A variety of treatments are available for rotator cuff tears. Physical therapy, anti-inflammatory medications, and steroid injections are often recommended. Coupled with time, these treatments can alleviate pain, restore motion, and improve strength. In many people, these treatments are successful. However, with these treatments the rotator cuff tear does not heal. While these treatments may reduce symptoms, the tear persists.
When therapy, medications, and injections have failed a surgical rotator cuff repair may be recommended. Most rotator cuff repairs can be performed through an arthroscopy. Arthroscopy is a minimally invasive way to perform shoulder surgery.
To repair the rotator cuff, Dr. Chalmers will first find and evaluate the tear. Tears are then repaired using sutures and anchors. Special extra-strength sutures are used for rotator cuff repair. These sutures are attached to anchors. Anchors are similar to hollow screws without heads. The anchors are placed into the bone. These anchors are made from biocompatible plastic. The sutures and anchors cover with scar tissue and do not need to be removed. The specific arrangement of sutures and anchors is customized to each individual rotator cuff tear.
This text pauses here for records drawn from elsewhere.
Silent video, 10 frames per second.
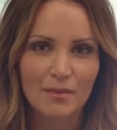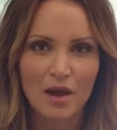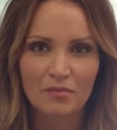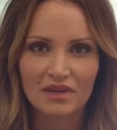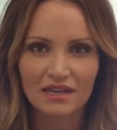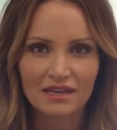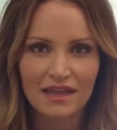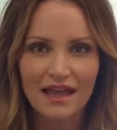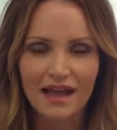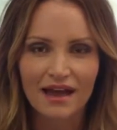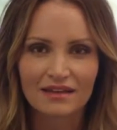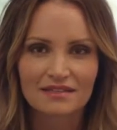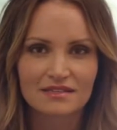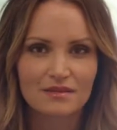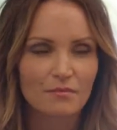about me
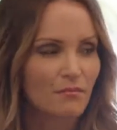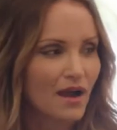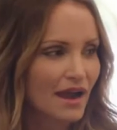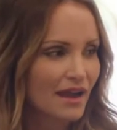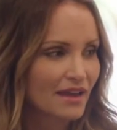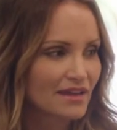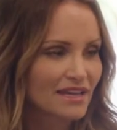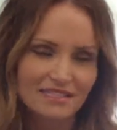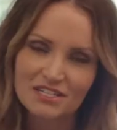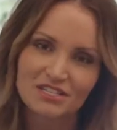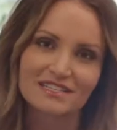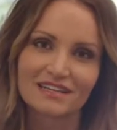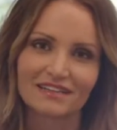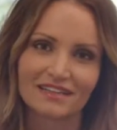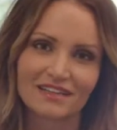and my extension
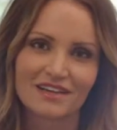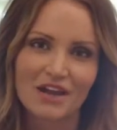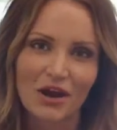technique.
The rotator cuff tear is next to the biceps tendon, which runs through the shoulder joint. Tendonitis of the biceps tendon is common with a rotator cuff tear. Tendonitis of the biceps tendon can be very painful. Commonly with a rotator cuff tear, Dr. Chalmers recommends removing the inflamed and irritated portion of the biceps tendon and reattaching the tendon to the upper arm bone. This procedure is called a biceps tenodesis.
Once the repair is completed, the tendon then needs to heal to the upper arm bone. The rotator cuff tendons heal more slowly than other tendons. Because the healing process is slow, recovery is slow after rotator cuff repair. By six weeks the tendon has healed enough to lift the weight of the arm, but nothing more. By twelve weeks the tendon has mostly healed. By six months the tendon has nearly fully healed.